Each trade represented a different scenario and different need addressed. Ludwick was a former All-Star on the downside of production and injuries. Perez showed clear promise in St. Louis, but it came down to a choice between him and Jason Motte, who end up become a future National League saves leader. Ramsey was a minor leaguer that profiled as not having a clear path in the future in St. Louis, which has gone on to become true with the presences of Randal Grichuk, Stephen Piscotty and then Oscar Tavares, so there was no great feeling of loss there.
Yet it is different with the decision to move Kaminsky. The tried and true adage of “you can never have too much pitching” has been one that has held true to form for the Cardinals for years. It goes against the established modus operandi to trade away such a high potential prospect for the type of specific, short-term return that Moss represents. He not the young, still developing presence that Jason Heyward represented when the club traded away another major cog in the club’s pitching future in Shelby Miller this past winter. Rather, he is an immediate fix to particular problem that has already shown everything he can be in his career. While he certainly adds a plus power potential, it comes at the cost of a subpar percentage split on the year of .217/.288/.407, all of which instantly become lows for the current everyday Cardinal lineup. So while his 15 home runs and 50 RBI on the year instantly become team-highs, it can easily be argued that bad half of his numbers do more regular damage to club’s offensive potential than occasional bonus of the power boost he represents.
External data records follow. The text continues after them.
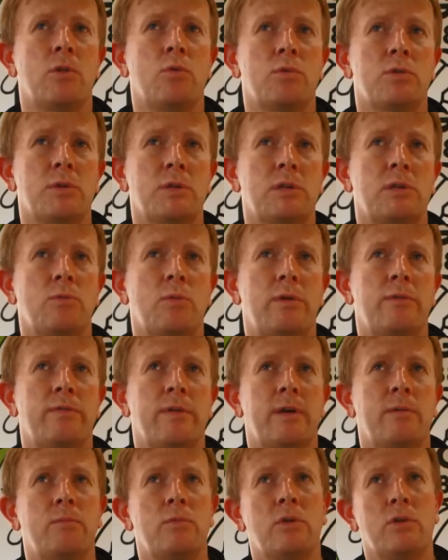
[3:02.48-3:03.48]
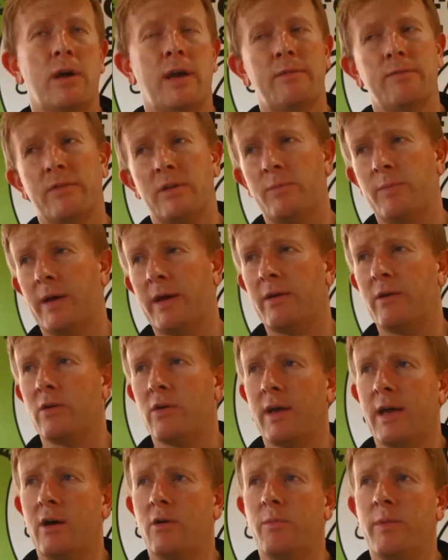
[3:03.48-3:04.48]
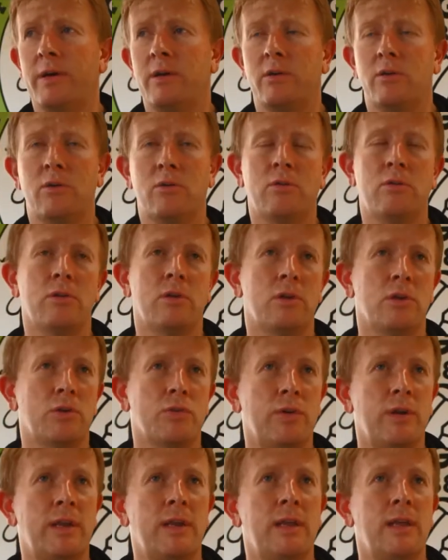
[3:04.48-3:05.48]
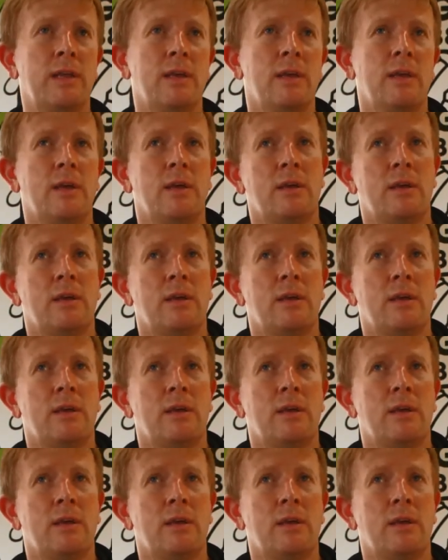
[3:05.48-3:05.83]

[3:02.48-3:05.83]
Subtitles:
especially with you've got Anthony Barry, you've got Al Bangura, you've got Greeny,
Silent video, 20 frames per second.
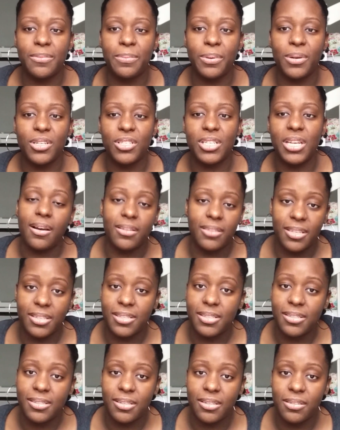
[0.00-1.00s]
to push.
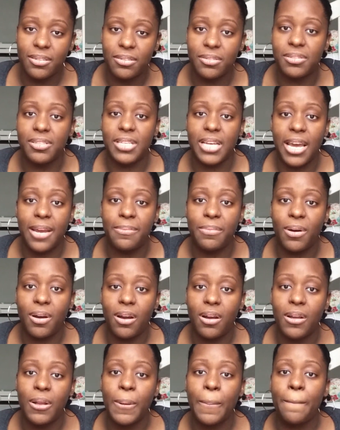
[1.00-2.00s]
This is a little
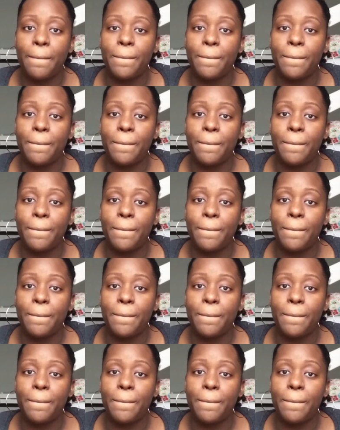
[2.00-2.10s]
sidebar.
Yet the goal of a deadline deal is to steel a team’s immediate potential for the rigors of August and September. The current Cardinal roster has a lack of players that can immediately turn the tide of a game in a single at-bat. Moss, who has topped 20 home runs in each of the past three years and 80 RBI in both of the previous two, makes the team more dangerous at a moment’s notice. Since the loss of Matt Adams, the team has had no true source of pure left-handed power, so once again, another need is checked off the list. With the indefinite absence of Matt Holliday, the up-and-down year of Matt Carpenter and the just recent emergence offensively of Jason Heyward and Grichuk, the Cardinal offensive identity has changed significantly. The jolt of the type that Moss is capable of addresses clear needs at two positions, as well as in the lineup, and makes for a more fortified offering overall for the stretch run.
But does the reward outweigh the risk? Such a gamble coming at the cost of the chance of being able to cash in on the talent return –and contract control years— of Kaminsky as a Major Leaguer is a clearly questionable risk. However, it also affirms a fact that is clearer than ever: the Cardinals are in more of a win-now mode than they have been in than at any other point of the Mozeliak era. For a team that has been notoriously cautious in dealing its minor league talent over the years to make such an aggressive move, it signals that anything less than a World Series title is unacceptable this year from management. 2015 has been the most aggressive years of roster management that the team has put forth, with the patient and measured eye to the future taking a secondary role to breaking through the postseason glass ceiling that has loomed over the team’s final fortunes for the past three years.
The acquisition to bring Moss to the team is one that rings alarms of all different kinds. But regardless of the outcome, what it most clearly shows is that the Cardinal way of doing business is undergoing a steady, but unmistakable face lift to its formula.